Budweiser’s ad chronicles German immigrant Adolphus Busch, who came to America in 1857 and eventually started Anheuser-Busch. Let’s put aside the fact that even though German immigrants faced discrimination when they arrived, they could become citizens since they were white. What’s problematic is the ad’s Disneyfication of the issues we’re facing. The message is “Remember, we’re all immigrants!” instead of dissecting the nature of who is being banned right now and why.

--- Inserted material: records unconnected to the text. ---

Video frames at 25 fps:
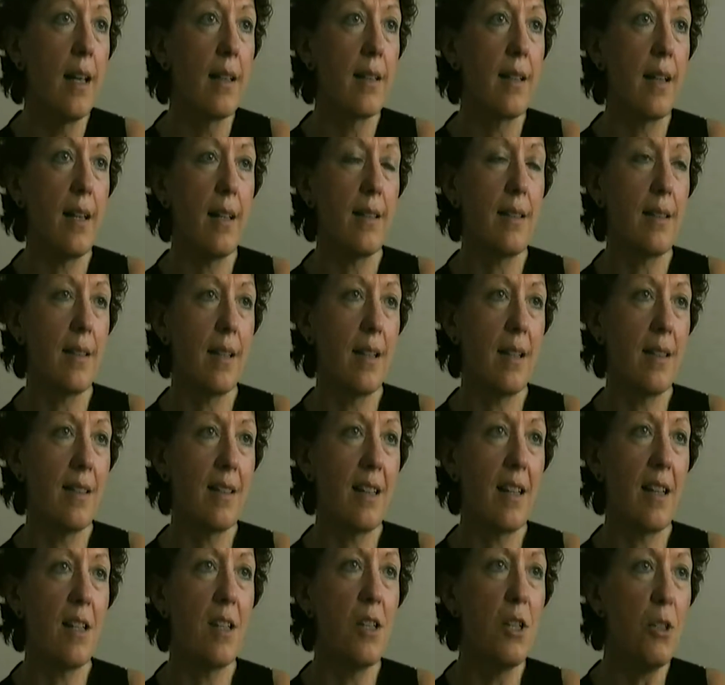that uh,
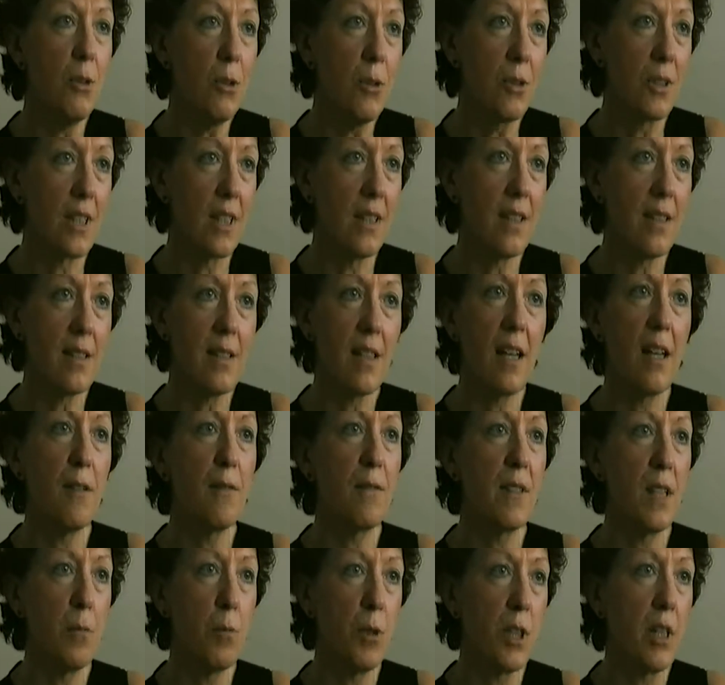their users
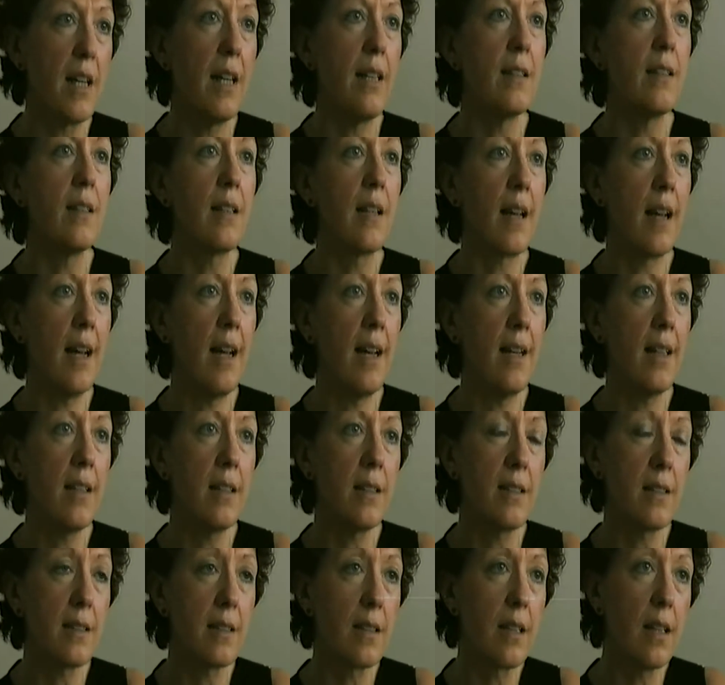have democratic
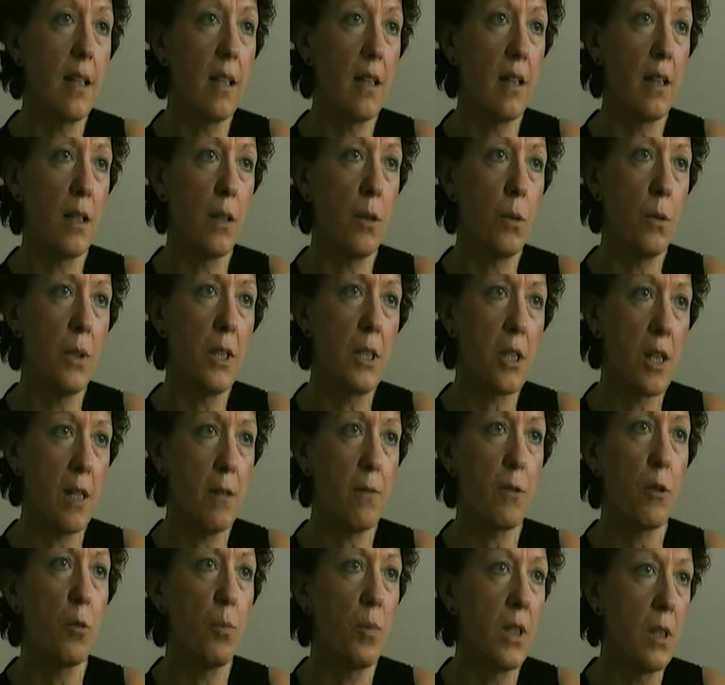rights uh, which
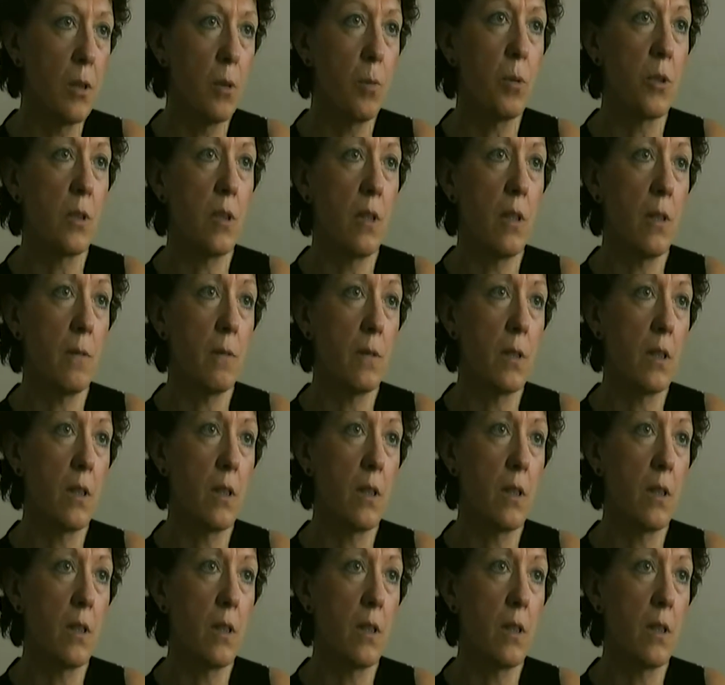have to be observed.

Not that Budweiser needs to make their ads treatise on modern politics (in fact, the ad was in the works before the immigration ban was announced and not meant to be political), but putting money and jobs where these companies’ mouths are is being treated as an act of heroism. It’s certainly commendable, especially when it a sizable portion of its demographic may be Trump-leaning, and if these companies take any positive reinforcement from it and continue to speak out, cool.
But treating a corporation as somehow brave or better because it made a pro-immigrant ad rewards a behavior that should be assumed. A CEO being pro-immigrant or pro-worker should be the rule, not the exception.
In a capitalist society, corporations naturally have power, and the bottom line will always be a motivation. Who knows if Budweiser will continue to support immigrants if its sales plummet? Who knows if Lyft will cut ties with Trump’s special adviser on regulation, Carl Ichan?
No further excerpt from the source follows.